Sony Pictures Entertainment (SPE) has struck a deal with news organisation Guardian Media Group for exclusive first rights to The Guardian’s journalism with the aim of developing film, TV and documentary projects.
The collaboration spans SPE’s feature film division, which includes labels such as 3000 Pictures, Columbia Pictures, TriStar Pictures and Screen Gems, as well as SPE’s TV production groups in the US and internationally, including UK scripted companies Left Bank Pictures, Bad Wolf and Eleven.
Under the deal, SPE will have access to the Guardian‘s current and developing news stories, and to the Guardian‘s 200-year-old archive.
The Guardian picked up the Academy Award for best documentary short for the film Colette in 2021, following a nomination in the same category for the film Black Sheep in 2019. It has a slate of projects in development in the UK and US, and three option deals with SPE that will launch the new collaboration and will be announced soon.

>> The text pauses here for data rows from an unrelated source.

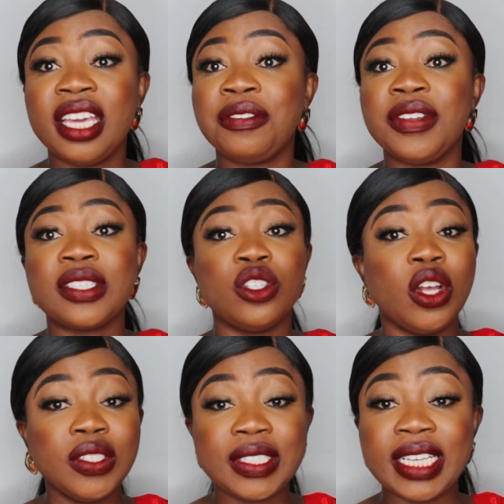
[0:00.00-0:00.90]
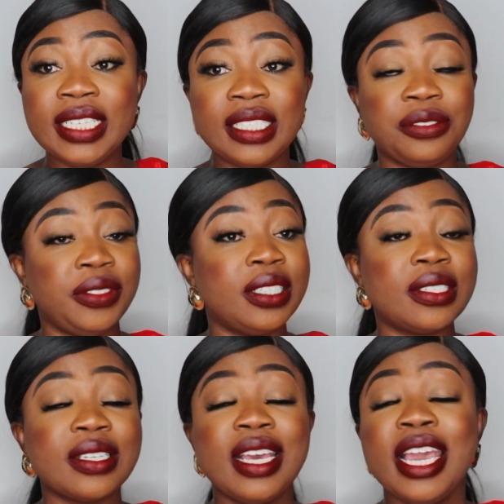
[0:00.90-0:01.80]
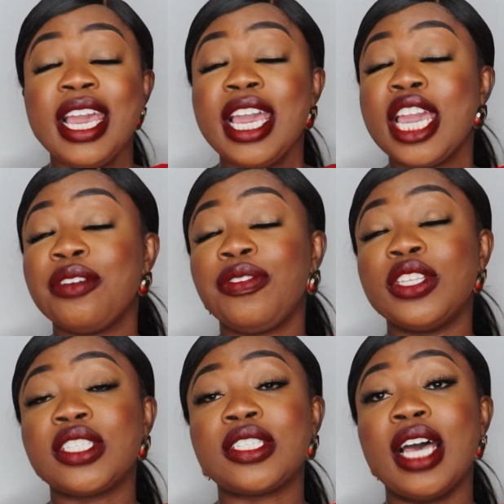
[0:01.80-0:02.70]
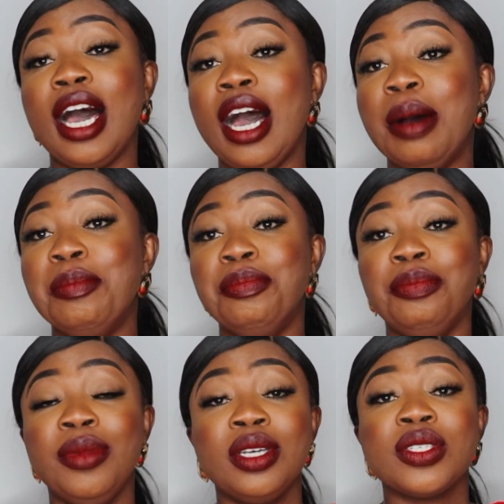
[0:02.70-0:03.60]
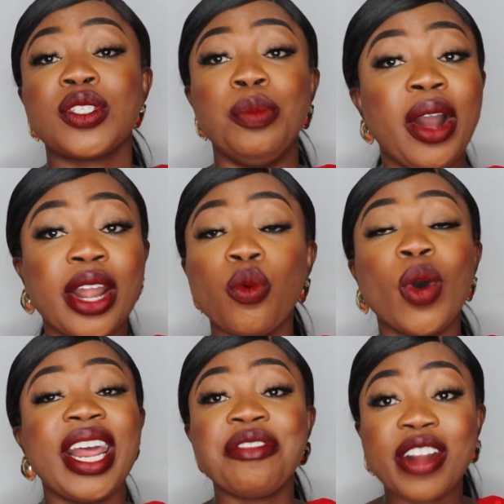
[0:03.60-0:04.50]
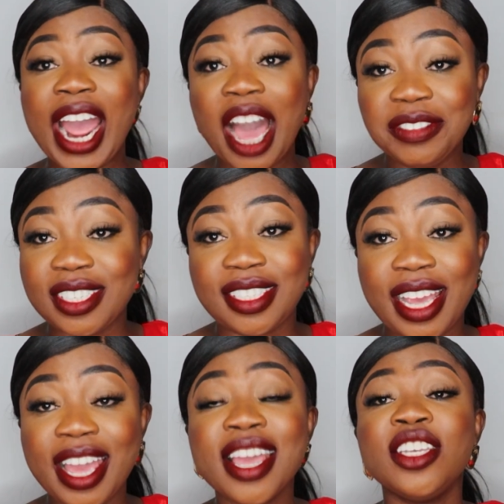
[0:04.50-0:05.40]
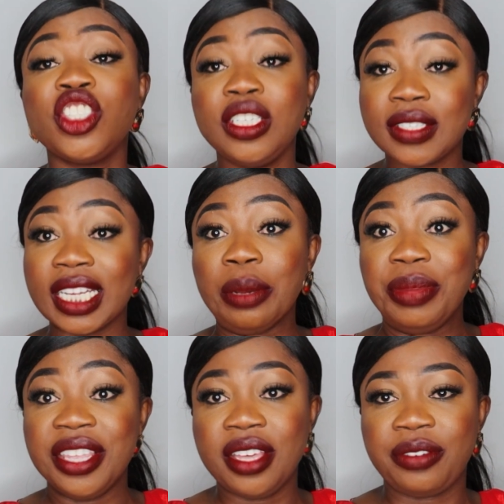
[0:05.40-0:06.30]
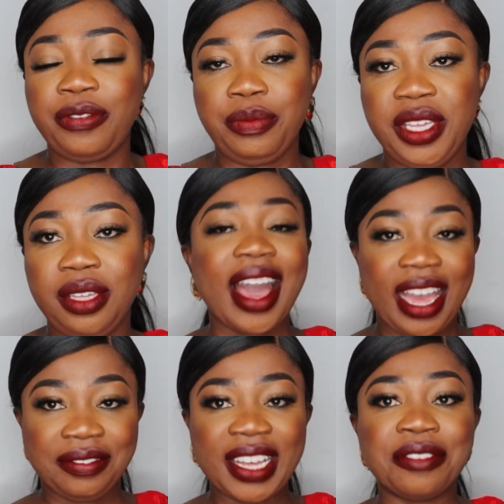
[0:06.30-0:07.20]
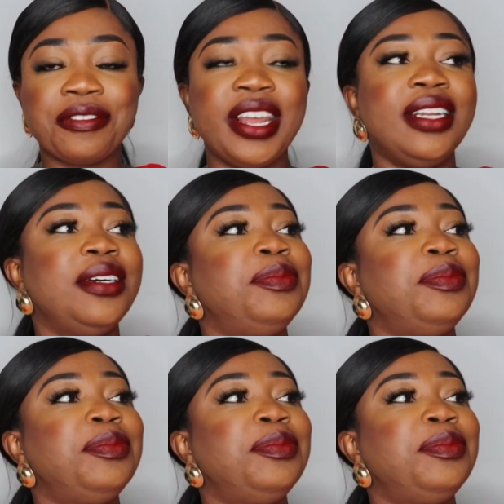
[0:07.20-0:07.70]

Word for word: If it's nonsense, if it's, if it's um, smart, whatever I have to say, she's gonna be there for me. I have that friend.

The agreement, brokered by London agency group Curtis Brown, will be overseen by a new executive team appointed by SPE and The Guardian.
Wayne Garvie, president of international production at Sony Pictures Television, said: “To be able to draw on The Guardian‘s extraordinary journalism, past, present and future, to create a new generation of dramas, documentaries and movies, is an incredibly exciting opportunity for us at Sony Pictures.”
Elizabeth Gabler, president of 3000 Pictures, said: “The scope for this collaboration across feature film as well as television really speaks to the huge breadth of potential and reach of this deal.”